Henry G. Ganss – Window to History

Henry G. Ganss – Window to History

The Reverend Dr. Henry G. Ganss.

Pastor of Saint Patrick parish in Carlisle, 1891-1910

Father Henry Ganss was born in Lancaster on February 22, 1855. He received his primary education at Saint Joseph in Lancaster where Father Neufeld recommended him to Saint Vincent Benedictine School in Latrobe where he would develop his musical talents. In 1876, Henry Ganss was one of three from Saint Vincent School to earn a doctorate of music. Two years later, he was ordained to the priesthood, with sponsorship from the Diocese of Harrisburg. In 1891, he came to Saint Patrick and immediately set to work on the construction of the Shrine Church on Pomfret Street which was dedicated on February 3, 1894. He also quickly became active in the Carlisle community. He served as a Trustee of the Hamilton Library and the Todd Hospital of Carlisle, plus sponsored and performed concerts in the Carlisle Opera House.  He composed many musical scores, among them, five Masses. Father Ganss was also a writer contributing to various clerical periodicals and journals. In 1895, he published the “History of Saint Patrick Church.” Father Ganss was responsible as pastor for the Catholic students at the Carlisle Indian Industrial School and became a strong and influential voice in the decisions by the Bureau of Indian affairs on the religious activities by the Catholic Church in government Indian Schools. He was also largely responsible for persuading then Mother Katharine Drexel, now Saint Katharine Drexel, to establish a convent in Carlisle.
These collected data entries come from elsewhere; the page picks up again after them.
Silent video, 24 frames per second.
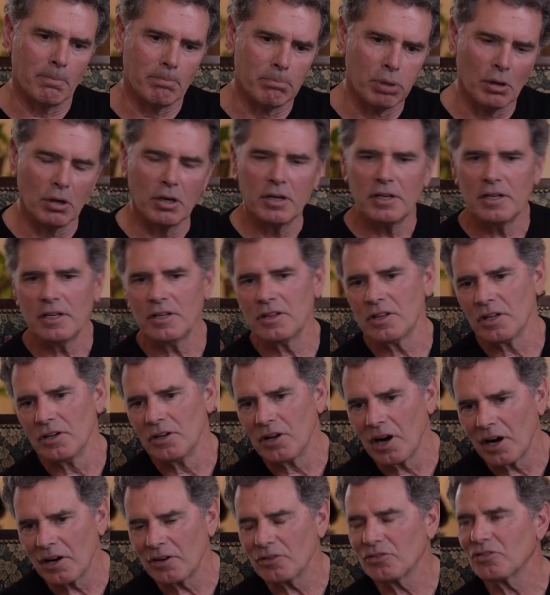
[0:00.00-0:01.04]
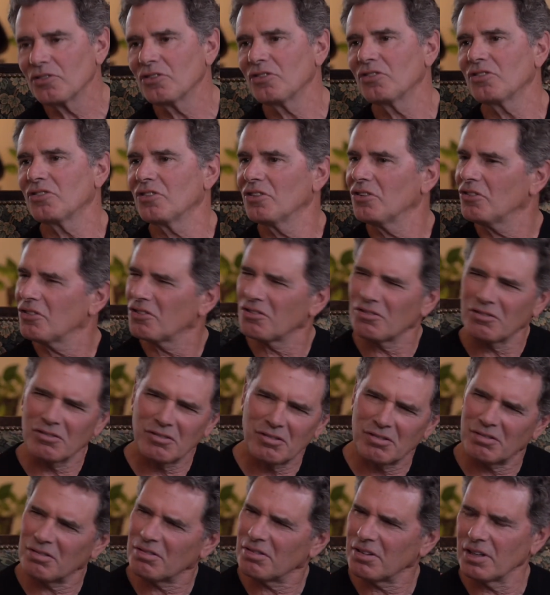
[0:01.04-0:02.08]
bully, the
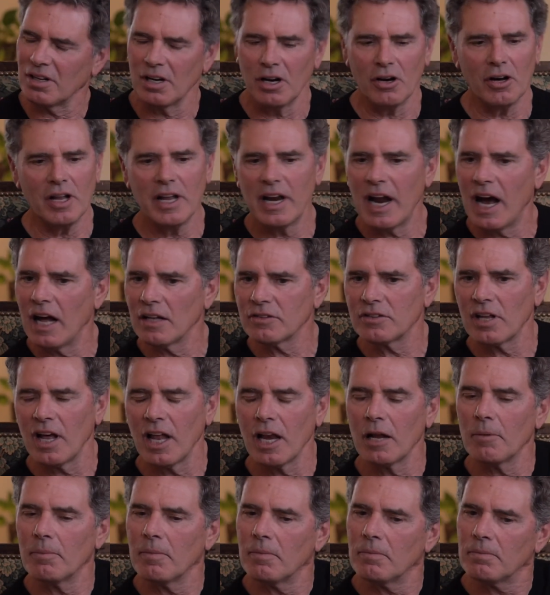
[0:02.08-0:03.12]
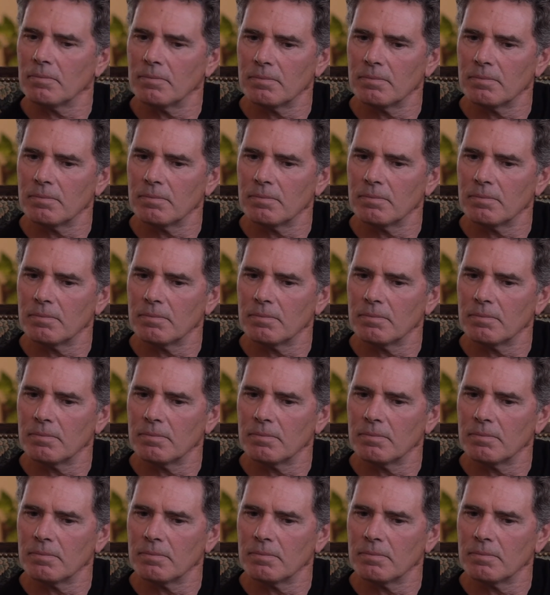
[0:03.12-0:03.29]
narcissists, and I'll tell them,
During the Carlisle Mission, her Sisters gave catechetical instruction to some 300 Catholic students attending the Indian School. They also conducted a small school for “colored” children. Father Ganss left Saint Patrick parish in 1910 to return to his home parish of Saint Mary’s in Lancaster and died two years later on Christmas Day 1912.

Image: Photo portrait of Rev. Henry G. Ganss, (16B-05-28 – CCHS Photo Archive).

This Window to History is on exhibit until January 2018.